Both the fascists and the Republicans had a hard time, forcing men to fight their own compatriots during the Civil War in the 1930s. How can one conduct full-fledged military operations if soldiers are unwilling to fight and are quickly approaching the enemy? Numerous cases of fraternisation between enemy soldiers took place on the “quiet fronts” of that war. Most of the rank and file fighters did not want to offend others like the Spaniards themselves. As a result, friends openly met and behaved as if there was no war. In one incident, several hundred Republicans exchanged fresh newspapers with their Fascist counterparts. Soldiers often warned each other about the impending attack and often celebrated the survival of friends after the battle. The Spaniards showed so strong indulgence towards each other that they even hated die-hard foreign volunteers for their desire to kill enemies.

Joint defense by the Turks and Australians from ANZAC.
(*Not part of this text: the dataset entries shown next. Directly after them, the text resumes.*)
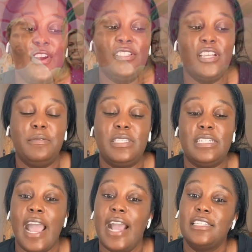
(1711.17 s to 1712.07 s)
are some
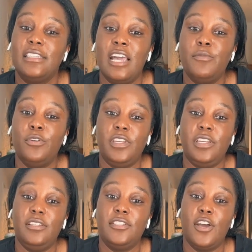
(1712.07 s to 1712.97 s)
snacks in that
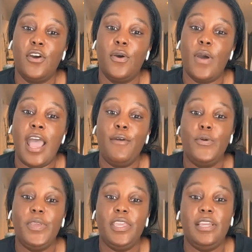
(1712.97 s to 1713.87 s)
movie, so I will
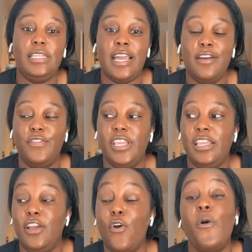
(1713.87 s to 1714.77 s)
be
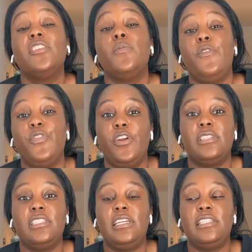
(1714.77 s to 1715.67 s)
definitely going to the movie theater and
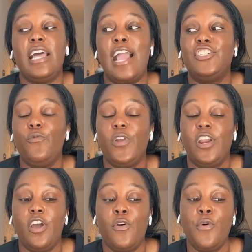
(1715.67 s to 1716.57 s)
see because I actually want to
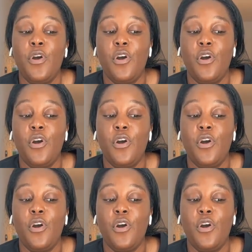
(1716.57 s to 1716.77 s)
know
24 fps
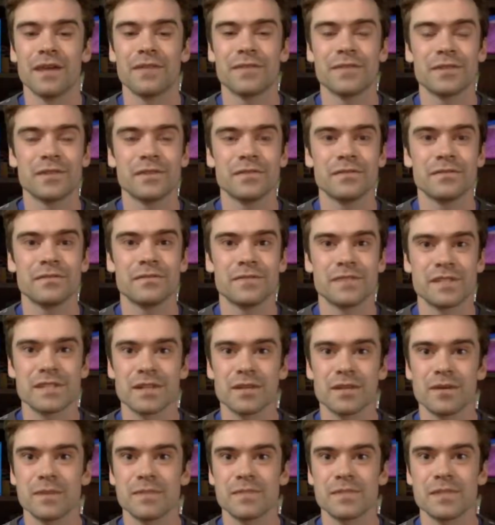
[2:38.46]
If you visit
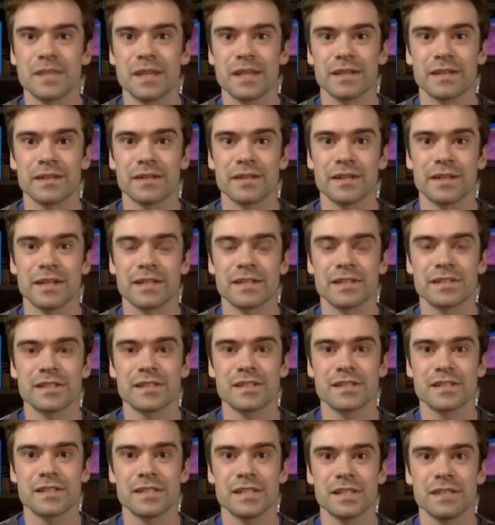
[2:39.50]
our website, you can actually
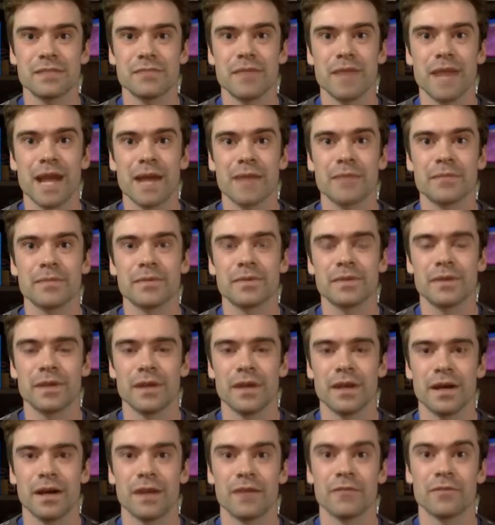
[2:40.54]
see a map
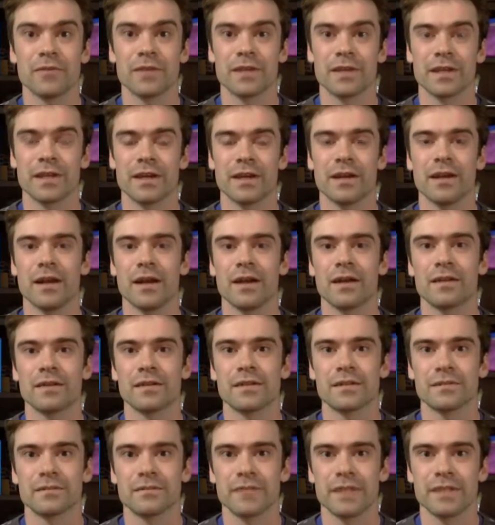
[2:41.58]
of where they all are,
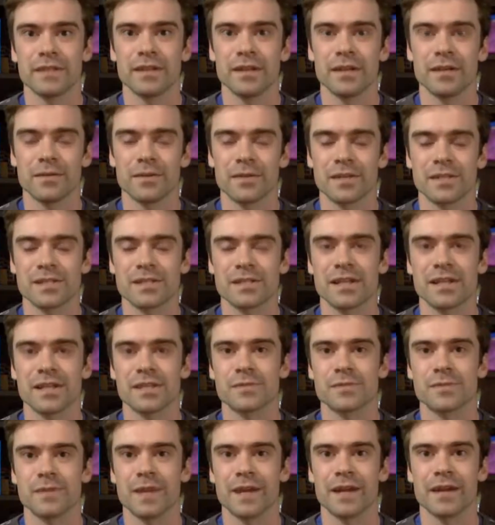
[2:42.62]

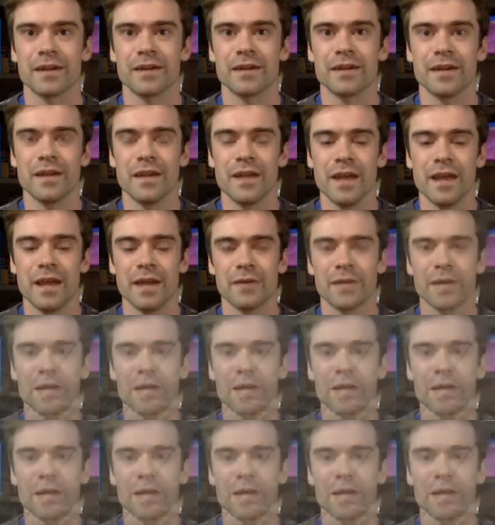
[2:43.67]
rain.works/where. And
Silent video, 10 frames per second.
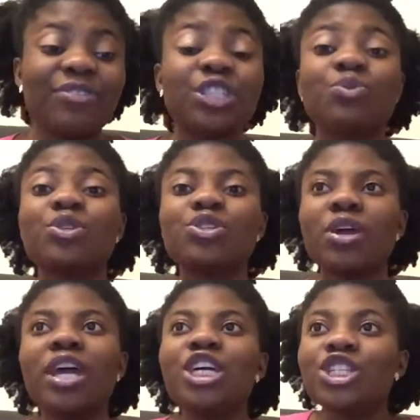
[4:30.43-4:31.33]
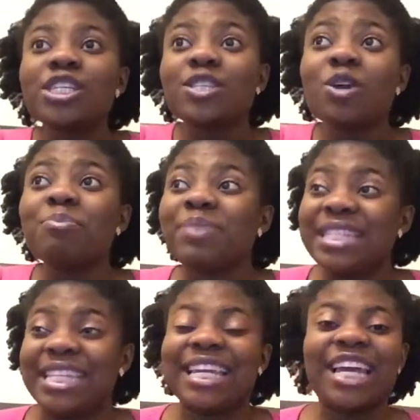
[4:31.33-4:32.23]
She's so busy.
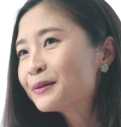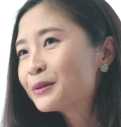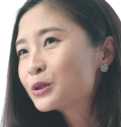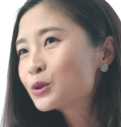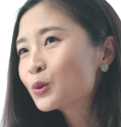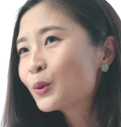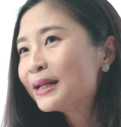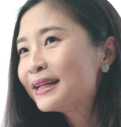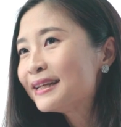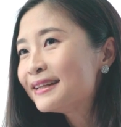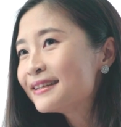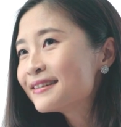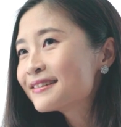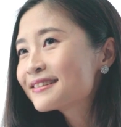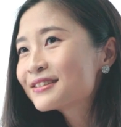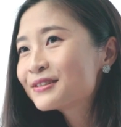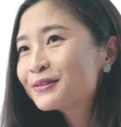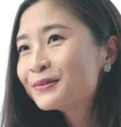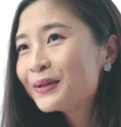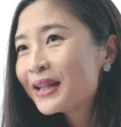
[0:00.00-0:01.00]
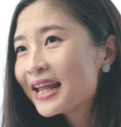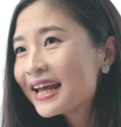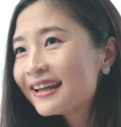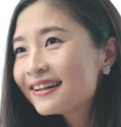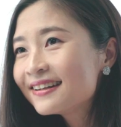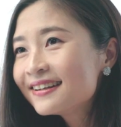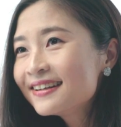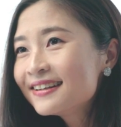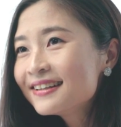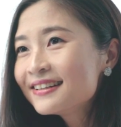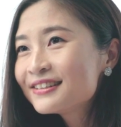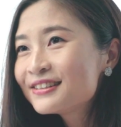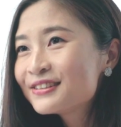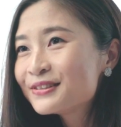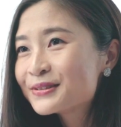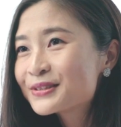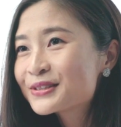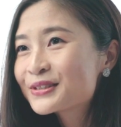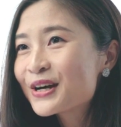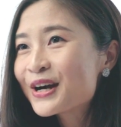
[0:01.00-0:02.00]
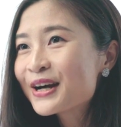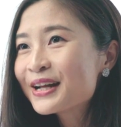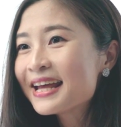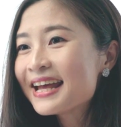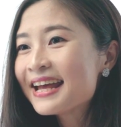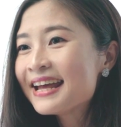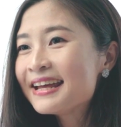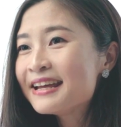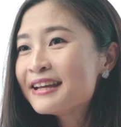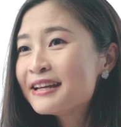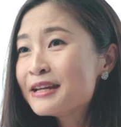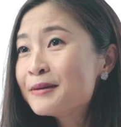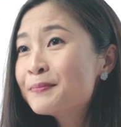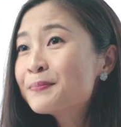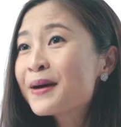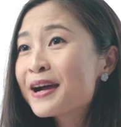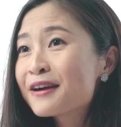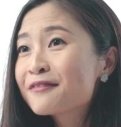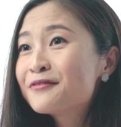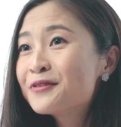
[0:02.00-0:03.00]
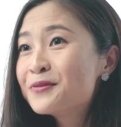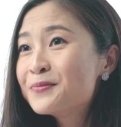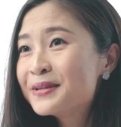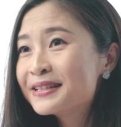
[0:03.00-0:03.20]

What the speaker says: or 20 years too late to start an impactful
A lot of strange and unusual things can happen in the war.For example, in the last days of the Second World War, the Germans fought side by side against the SS and American units. A similar extraordinary event occurred during the First World War. Then the Australian soldiers helped the Turks defend their positions against the Arab raiders. At that time, ANZAC units liberated the capital of Jordan, Amman, from the Turks. This led to the flight of 5,000 soldiers and the creation of a camp in Ziza. Local Arabs, saw in this a chance to take revenge on their invaders and began to surround them. The raiders gathered about 10 thousand people. It’s good that a few parts of the Australian army have agreed to help their recent enemies defend their positions. But those already were ready to lay down their arms at the mercy of the winner. Only one night it was necessary that the Australians made friends with the Turks. The soldiers talked at the fires, watching vigilantly, so that the Arabs would not attack. By morning, the reinforcements of the Australian soldiers arrived to the camp, which helped the Turks peacefully surrender. The Arabs eventually retreated, cursing the British and the Turks for their unexpected cooperation.